“Quel ‘piattone’ sarà per sempre. Anche se Gigi Maggioni è stato tanto altro. Centrocampista intelligente e tattico. Toccare la Serie A a 20 anni nel Palermo (16 presenze e 1 gol al Milan) è biglietto da visita mica da poco. In biancorosso approda nell’estate del ‘64: fornisce corposo contributo alla causa e nel secondo campionato cadetto è tra gli ultimi ad arrendersi (5 gol) alla dolorosa retrocessione del ‘66. Radice gli conferma piena fiducia e Gigi – pur dovendo fare i conti con qualche problema muscolare – garantisce linfa al reparto nevralgico che indicherà la strada della promozione.
Quel ‘piattone’ sarà per sempre. Anche se Gigi Maggioni è stato tanto altro. Dirigente serio, competente e innamorato del ‘suo’ Monza. Imprescindibile braccio destro di Valentino Giambelli. Che – come Radice – si fida totalmente dei giudizi tecnici e umani del ‘Gigi’. Che è stato amico personale di Adriano Galliani. Ricordo che mi confidò – a suo tempo – di aver fornito recensioni ampiamente positive all’allora AD rossonero su Gianluca Gaudenzi.

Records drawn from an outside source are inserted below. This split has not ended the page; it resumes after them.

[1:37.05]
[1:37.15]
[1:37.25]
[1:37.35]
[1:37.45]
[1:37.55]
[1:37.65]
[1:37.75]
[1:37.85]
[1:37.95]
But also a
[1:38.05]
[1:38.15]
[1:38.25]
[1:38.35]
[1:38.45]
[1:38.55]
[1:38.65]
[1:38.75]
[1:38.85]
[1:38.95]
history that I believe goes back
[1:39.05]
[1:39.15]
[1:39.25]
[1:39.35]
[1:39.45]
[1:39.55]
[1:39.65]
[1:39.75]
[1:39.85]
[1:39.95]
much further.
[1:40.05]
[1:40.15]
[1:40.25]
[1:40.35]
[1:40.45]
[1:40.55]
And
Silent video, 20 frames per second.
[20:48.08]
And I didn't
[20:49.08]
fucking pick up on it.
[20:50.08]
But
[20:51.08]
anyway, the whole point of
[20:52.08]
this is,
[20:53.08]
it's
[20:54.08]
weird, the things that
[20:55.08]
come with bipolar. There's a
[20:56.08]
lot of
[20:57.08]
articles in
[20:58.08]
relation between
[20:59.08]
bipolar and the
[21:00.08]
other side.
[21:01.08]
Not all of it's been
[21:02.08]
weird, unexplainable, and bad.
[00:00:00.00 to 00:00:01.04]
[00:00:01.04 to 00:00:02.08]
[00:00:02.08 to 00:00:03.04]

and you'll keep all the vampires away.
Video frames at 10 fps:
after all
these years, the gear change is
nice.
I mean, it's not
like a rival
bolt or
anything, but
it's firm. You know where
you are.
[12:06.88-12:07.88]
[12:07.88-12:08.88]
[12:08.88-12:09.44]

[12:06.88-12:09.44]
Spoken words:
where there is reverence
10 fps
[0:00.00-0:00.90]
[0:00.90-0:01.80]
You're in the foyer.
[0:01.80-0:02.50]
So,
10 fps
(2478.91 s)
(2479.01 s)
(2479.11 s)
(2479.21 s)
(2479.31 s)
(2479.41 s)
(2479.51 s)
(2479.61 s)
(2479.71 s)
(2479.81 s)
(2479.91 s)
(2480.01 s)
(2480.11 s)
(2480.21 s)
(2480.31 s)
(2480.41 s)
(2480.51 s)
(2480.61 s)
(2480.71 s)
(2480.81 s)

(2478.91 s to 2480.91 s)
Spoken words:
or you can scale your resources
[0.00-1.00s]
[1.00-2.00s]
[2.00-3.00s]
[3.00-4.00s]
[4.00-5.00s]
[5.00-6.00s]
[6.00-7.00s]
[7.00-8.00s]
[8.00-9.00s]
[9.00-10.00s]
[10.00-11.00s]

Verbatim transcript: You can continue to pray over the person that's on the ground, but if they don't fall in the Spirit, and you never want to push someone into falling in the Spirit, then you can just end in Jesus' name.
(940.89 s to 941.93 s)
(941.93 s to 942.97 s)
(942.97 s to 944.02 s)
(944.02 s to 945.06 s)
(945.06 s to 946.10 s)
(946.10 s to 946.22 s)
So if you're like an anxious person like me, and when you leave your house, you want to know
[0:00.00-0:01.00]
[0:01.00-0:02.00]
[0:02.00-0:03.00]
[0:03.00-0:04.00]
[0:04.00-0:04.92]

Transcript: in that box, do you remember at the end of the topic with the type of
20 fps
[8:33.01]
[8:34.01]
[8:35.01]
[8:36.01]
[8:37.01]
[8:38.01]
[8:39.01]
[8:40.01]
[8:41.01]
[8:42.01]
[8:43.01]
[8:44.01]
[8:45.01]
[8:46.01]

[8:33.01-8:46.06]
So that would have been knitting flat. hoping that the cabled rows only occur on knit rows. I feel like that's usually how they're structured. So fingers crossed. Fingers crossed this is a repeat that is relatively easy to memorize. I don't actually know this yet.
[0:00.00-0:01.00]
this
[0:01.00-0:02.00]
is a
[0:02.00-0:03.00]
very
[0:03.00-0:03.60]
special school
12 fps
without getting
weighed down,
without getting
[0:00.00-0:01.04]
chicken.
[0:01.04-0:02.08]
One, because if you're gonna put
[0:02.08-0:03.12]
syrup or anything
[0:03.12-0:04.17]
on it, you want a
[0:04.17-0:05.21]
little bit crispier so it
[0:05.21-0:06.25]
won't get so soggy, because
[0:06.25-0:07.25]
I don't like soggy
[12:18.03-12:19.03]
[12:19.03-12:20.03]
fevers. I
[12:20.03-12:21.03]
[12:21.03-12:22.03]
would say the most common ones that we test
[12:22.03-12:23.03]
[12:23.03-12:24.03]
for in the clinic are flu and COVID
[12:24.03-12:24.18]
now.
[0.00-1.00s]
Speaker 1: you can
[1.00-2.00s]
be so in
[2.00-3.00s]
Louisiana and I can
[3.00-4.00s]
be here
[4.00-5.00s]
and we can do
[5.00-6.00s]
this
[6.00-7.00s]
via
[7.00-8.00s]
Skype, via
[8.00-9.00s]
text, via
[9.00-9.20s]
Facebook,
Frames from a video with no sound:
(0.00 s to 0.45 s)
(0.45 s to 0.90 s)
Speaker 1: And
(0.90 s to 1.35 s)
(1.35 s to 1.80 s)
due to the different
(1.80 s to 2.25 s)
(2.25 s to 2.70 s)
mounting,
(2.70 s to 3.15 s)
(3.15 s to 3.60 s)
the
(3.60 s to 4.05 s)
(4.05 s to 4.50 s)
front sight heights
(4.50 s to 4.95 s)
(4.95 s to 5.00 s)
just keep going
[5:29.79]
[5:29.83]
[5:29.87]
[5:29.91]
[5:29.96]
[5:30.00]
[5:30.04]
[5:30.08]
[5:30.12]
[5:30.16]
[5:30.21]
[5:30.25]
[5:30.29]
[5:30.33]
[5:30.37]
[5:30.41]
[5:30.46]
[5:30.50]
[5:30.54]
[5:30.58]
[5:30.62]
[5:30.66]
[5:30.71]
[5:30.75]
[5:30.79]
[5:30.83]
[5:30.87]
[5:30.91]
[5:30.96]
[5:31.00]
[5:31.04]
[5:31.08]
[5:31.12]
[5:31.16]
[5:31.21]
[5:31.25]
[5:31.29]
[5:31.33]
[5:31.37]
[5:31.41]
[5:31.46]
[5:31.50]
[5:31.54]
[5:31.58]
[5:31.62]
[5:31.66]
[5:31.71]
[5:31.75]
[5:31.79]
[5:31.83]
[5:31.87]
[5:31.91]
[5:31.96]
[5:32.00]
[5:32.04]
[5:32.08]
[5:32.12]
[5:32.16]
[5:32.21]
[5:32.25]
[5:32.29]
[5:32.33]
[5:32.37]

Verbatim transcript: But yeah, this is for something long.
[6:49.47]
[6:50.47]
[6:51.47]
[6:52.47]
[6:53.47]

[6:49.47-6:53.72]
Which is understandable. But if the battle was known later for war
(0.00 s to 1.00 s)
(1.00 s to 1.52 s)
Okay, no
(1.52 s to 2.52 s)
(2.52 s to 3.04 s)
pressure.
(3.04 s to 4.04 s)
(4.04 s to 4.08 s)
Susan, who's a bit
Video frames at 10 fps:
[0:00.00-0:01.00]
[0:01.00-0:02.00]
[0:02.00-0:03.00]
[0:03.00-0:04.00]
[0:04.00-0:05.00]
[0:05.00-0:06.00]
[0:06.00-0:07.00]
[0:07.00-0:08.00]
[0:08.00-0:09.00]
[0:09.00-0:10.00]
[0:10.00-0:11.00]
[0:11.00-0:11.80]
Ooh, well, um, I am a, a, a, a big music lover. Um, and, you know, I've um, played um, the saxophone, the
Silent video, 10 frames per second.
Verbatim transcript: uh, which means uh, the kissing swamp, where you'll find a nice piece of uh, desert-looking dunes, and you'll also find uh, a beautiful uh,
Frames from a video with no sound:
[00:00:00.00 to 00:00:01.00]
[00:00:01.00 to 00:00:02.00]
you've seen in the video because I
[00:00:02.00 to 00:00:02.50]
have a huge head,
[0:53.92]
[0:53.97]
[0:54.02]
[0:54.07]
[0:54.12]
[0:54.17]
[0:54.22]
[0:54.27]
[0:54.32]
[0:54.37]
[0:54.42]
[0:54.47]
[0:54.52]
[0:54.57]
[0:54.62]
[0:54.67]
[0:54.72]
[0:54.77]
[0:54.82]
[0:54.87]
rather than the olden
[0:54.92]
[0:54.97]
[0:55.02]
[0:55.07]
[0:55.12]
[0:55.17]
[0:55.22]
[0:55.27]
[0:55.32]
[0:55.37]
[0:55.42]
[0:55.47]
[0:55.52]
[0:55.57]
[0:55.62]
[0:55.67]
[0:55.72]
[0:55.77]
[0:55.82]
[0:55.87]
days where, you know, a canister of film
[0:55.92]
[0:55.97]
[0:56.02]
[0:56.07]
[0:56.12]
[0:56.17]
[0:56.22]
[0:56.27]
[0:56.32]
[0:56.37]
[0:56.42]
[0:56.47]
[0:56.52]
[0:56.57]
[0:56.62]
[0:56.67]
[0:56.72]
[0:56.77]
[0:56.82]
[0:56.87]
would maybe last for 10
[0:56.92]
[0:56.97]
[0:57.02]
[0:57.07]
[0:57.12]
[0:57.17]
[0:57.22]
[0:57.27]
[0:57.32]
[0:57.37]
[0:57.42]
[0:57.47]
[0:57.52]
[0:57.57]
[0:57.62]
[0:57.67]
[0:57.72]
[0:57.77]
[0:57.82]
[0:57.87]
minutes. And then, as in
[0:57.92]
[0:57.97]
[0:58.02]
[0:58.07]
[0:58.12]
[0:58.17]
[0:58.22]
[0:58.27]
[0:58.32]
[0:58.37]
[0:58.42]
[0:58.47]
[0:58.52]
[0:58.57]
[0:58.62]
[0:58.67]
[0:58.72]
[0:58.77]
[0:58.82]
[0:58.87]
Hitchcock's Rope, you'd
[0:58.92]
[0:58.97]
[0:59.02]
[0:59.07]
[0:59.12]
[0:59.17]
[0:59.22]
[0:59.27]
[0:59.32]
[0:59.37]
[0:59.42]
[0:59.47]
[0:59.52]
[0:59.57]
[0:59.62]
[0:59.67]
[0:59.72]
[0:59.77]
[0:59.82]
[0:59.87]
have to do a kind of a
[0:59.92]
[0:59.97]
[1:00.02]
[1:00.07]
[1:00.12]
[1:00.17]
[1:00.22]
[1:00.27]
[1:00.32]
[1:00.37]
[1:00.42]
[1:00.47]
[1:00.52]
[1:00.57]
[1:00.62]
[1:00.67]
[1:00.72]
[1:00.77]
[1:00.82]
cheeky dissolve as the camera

Quel ‘piattone’ sarà per sempre. Bergamo, 4 giugno 1967. Monza-Como, spareggio per la promozione in Serie B. Minuto 32: corner di Vivarelli, conclusione in mischia di Prato, ribattuta di Carmignani e – appunto – ‘piattone’ sottomisura di Maggioni. Nel calcio moderno si direbbe ‘tap-in’. Noi che ci nutriamo della storia del Monza ci teniamo – per sempre – quel ‘piattone’ coniato all’epoca da Giancarlo Besana.
Noi che onoriamo i grandi protagonisti della storia del Monza oggi ricordiamo con le lacrime agli occhi Gigi Maggioni. La grande famiglia biancorossa si unisce al dolore della sua famiglia”.